▶ [Task directions] Please copy the listing that follows exactly, leaving out any pictures.

▶ [Given entries]
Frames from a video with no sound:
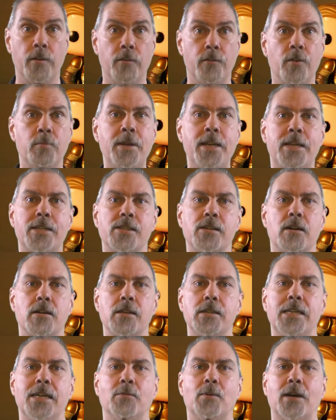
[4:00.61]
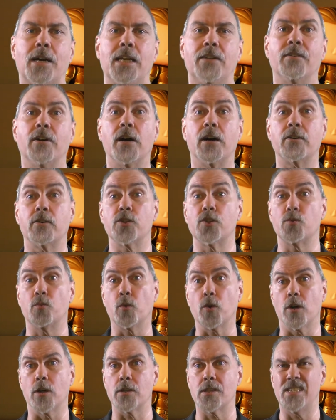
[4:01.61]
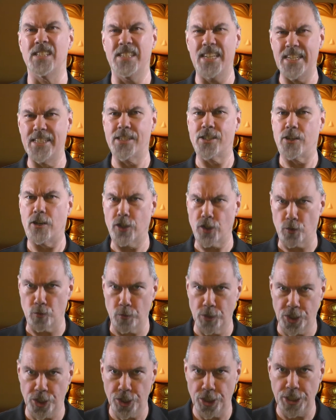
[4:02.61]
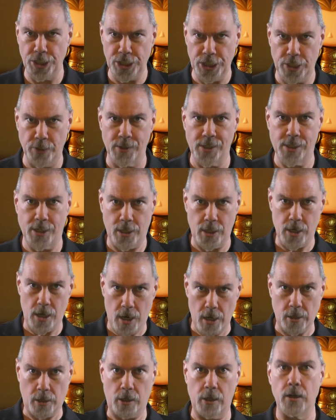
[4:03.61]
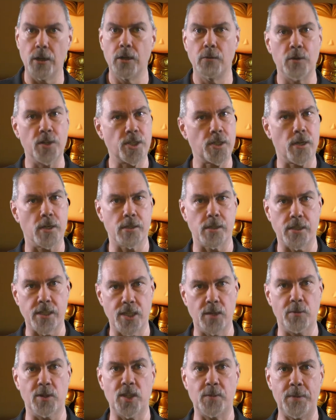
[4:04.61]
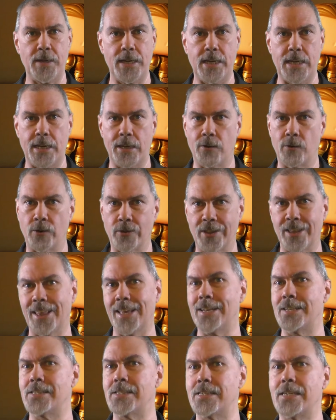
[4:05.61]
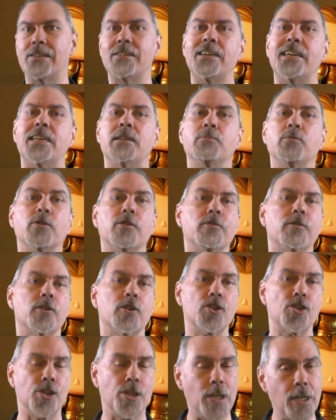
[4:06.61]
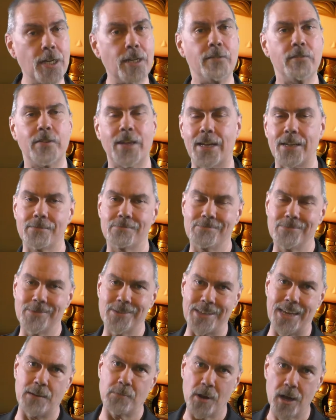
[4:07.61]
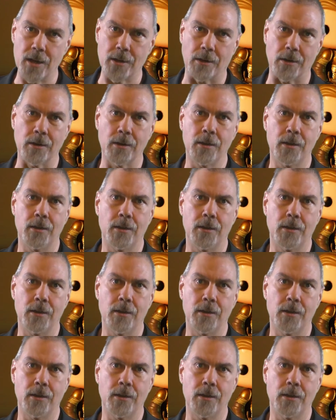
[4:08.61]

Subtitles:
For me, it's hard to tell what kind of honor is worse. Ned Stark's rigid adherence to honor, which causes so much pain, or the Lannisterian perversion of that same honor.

▶ [Solution below]
Frames from a video with no sound:
[4:00.61]
[4:01.61]
[4:02.61]
[4:03.61]
[4:04.61]
[4:05.61]
[4:06.61]
[4:07.61]
[4:08.61]

Subtitles:
For me, it's hard to tell what kind of honor is worse. Ned Stark's rigid adherence to honor, which causes so much pain, or the Lannisterian perversion of that same honor.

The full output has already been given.